“How could I learn to read or write?” Chief White Halfoat demanded with simulated belligerence, raising his voice again so Doc Daneeka would hear.

“Every place we pitched our tent, they sank an oil well. Every time they sank a well, they hit oil. And every time they hit oil, they made us pack up our tent and go someplace else. We were human divining rods. Our whole family had a natural affinity for petroleum deposits, and soon every oil company in the world had technicians chasing us around. We were always on the move. It was one hell of a way to bring up a child, I can tell you. I don’t think I ever spent more than a week in one place.”

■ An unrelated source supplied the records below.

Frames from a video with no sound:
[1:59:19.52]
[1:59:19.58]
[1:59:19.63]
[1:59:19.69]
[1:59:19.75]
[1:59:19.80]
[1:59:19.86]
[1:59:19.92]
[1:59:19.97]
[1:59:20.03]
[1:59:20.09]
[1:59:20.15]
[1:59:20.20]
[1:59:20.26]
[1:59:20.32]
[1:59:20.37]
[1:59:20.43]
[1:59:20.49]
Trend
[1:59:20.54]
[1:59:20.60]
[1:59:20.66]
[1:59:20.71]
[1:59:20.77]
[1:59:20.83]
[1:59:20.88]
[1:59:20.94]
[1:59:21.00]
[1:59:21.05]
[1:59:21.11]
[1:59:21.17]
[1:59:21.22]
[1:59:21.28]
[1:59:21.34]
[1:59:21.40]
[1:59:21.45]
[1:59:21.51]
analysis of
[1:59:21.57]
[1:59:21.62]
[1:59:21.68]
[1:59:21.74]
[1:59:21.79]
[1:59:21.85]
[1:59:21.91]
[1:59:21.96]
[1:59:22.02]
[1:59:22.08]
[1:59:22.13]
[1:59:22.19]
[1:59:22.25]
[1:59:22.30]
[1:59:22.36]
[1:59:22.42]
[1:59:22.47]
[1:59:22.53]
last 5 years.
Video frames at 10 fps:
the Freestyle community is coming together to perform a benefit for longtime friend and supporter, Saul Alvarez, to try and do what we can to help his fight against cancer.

His earliest memory was of a geologist.

“Every time another White Halfoat was born,” he continued, “the stock market turned bullish. Soon whole drilling crews were following us around with all their equipment just to get the jump on each other. Companies began to merge just so they could cut down on the number of people they had to assign to us. But the crowd in back of us kept growing. We never got a good night’s sleep. When we stopped, they stopped. When we moved, they moved, chuckwagons, bulldozers, derricks, generators. We were a walking business boom, and we began to receive invitations from some of the best hotels just for the amount of business we would drag into town with us. Some of those invitations were might generous, but we couldn’t accept any because we were Indians and all the best hotels that were inviting us wouldn’t accept Indians as guests. Racial prejudice is a terrible thing, Yossarian. It really is. It’s a terrible thing to treat a decent, loyal Indian like a nigger, kike, wop or spic.”

Chief White Halfoat nodded slowly with conviction.

“Then, Yossarian, it finally happened – the beginning of the end. They began to follow us around from in front. They would try to guess where we were going to stop next and would begin drilling before we even got there, so we couldn’t stop. As soon as we’d begin to unroll our blankets, they would kick us off. They had confidence in us. They wouldn’t even wait to strike oil before they kicked us off. We were so tired we almost didn’t care the day our time ran out. One morning we found ourselves completely surrounded by oilmen waiting for us to come their way so they could kick us off. Everywhere you looked there was an oilman on a ridge, waiting there like Indians getting ready to attack. It was the end. We couldn’t stay where we were because we had just been kicked off. And there was no place left for us to go. Only the Army saved me. Luckily, the war broke out just in the nick of time, and a draft board picked me right up out of the middle and put me down safely in Lowery Field, Colorado. I was the only survivor.”